[Collected data]
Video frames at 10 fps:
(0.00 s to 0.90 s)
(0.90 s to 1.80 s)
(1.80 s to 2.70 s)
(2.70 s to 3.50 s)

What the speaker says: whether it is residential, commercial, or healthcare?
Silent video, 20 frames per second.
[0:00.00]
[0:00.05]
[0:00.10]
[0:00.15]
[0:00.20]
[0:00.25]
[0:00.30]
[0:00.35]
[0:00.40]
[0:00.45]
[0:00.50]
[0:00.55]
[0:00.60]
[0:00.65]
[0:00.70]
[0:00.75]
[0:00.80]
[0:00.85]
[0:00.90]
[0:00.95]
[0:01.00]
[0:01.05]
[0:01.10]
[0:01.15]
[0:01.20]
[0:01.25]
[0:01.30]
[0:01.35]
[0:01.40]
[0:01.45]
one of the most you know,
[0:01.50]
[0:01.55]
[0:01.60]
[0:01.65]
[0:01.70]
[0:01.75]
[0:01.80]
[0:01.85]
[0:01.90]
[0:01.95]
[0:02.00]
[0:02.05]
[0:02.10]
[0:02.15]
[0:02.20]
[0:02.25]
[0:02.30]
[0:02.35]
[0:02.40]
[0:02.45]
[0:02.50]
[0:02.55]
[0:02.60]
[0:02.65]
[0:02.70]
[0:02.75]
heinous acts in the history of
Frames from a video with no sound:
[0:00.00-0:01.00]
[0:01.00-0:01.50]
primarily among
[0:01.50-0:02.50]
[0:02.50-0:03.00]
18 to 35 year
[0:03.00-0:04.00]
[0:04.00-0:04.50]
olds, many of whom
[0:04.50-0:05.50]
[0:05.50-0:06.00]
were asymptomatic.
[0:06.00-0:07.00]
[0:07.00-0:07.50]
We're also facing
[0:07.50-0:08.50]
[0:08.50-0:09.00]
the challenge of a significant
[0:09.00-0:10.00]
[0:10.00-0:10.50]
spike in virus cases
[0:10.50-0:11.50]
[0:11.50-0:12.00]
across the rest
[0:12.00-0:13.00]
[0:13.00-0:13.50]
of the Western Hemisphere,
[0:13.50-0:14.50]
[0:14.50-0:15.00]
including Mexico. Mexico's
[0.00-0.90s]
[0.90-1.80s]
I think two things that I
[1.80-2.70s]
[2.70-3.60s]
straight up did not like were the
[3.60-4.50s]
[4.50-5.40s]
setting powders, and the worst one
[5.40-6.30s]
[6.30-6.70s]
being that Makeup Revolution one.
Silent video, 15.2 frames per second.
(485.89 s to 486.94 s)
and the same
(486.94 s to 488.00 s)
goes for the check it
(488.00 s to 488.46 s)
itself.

> _TASK TO CARRY OUT_: Search the data for the string "Silent". List each line that has it.

> _SOLUTION TO THIS PROBLEM_:
Silent video, 20 frames per second.
Silent video, 15.2 frames per second.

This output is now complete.